Bien sûr, une enveloppe vierge est décachetée dans tous les cas.
Mais lorsque les destinataires y entr’aperçoivent un mailing « mercantile », beaucoup la jettent sans autre forme de procès.
Une bonne enveloppe porteuse en marketing direct se doit donc de comporter certains attributs, aptes à convaincre, à rassurer et à rendre actif le prospect.
L’accroche
Ses caractéristiques sont identiques à celles de la lettre, au point que la même phrase peut être présente sur les deux supports. Une varianteefficace consiste à attirer l’attention sur un document ou un cadeau présent dans le pli. Par exemple, si l’accroche de la lettre est : « Comment améliorer votre retraite ? », celle de l’enveloppe sera : « A l’intérieur, découvrez comment améliorer votre retraite… »
Le logo
Lorsque les prospects ne connaissent pas l’expéditeur, le logo est superflu et risque de parasiter la compréhension du message. A l’opposé, il avalise une proposition s’adressant à des clients actuels de l’entreprise et rassure sur le sérieux de la démarche.
La fenêtre
Elle permet d’économiser le coût d’une personnalisation puisqu’elle fait apparaître le pavé adresse imprimé sur un autre support (la lettre ou le coupon-réponse).
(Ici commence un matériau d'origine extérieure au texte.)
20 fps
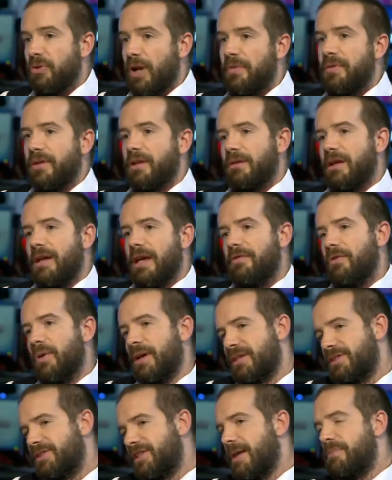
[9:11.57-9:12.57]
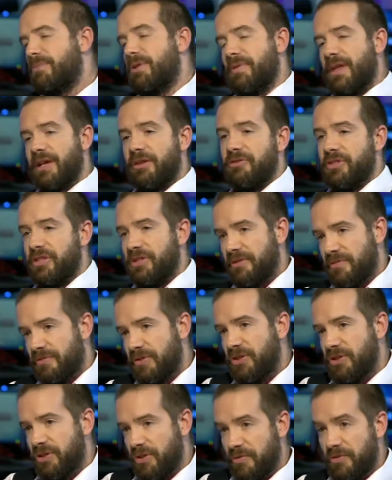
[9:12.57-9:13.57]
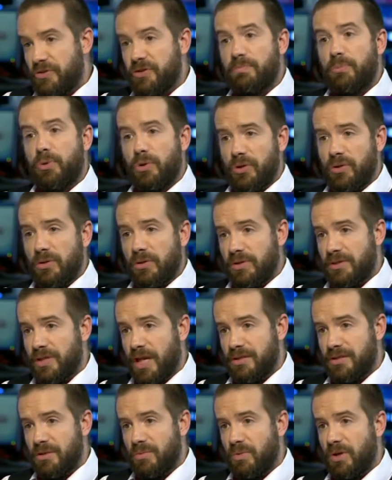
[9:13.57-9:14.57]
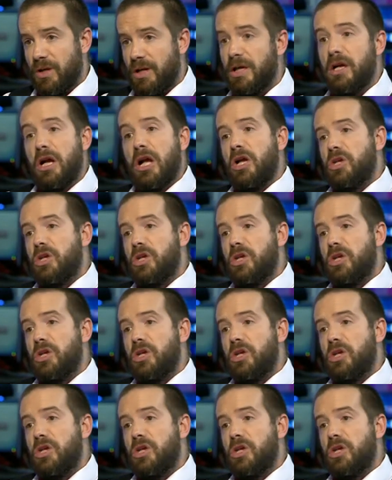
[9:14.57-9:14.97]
I think if you accept that there is a division of spoils, as it were,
Elle montre ainsi qu’elle renferme un document au nom du prospect, ce qui a une forte valeur de conviction et le
pousse davantage à ouvrir l’enveloppe.
L’affranchissement
Pour les mailings de faible volume, l’utilisation de véritables timbres de collection renforcel’effet de personnalisation. Cette technique est néanmoins à proscrire pour les envois dirigés vers l’étranger car le timbre devient alors un objet de convoitise… hypothéquant les chances, pour le pli, de parvenir au bon destinataire!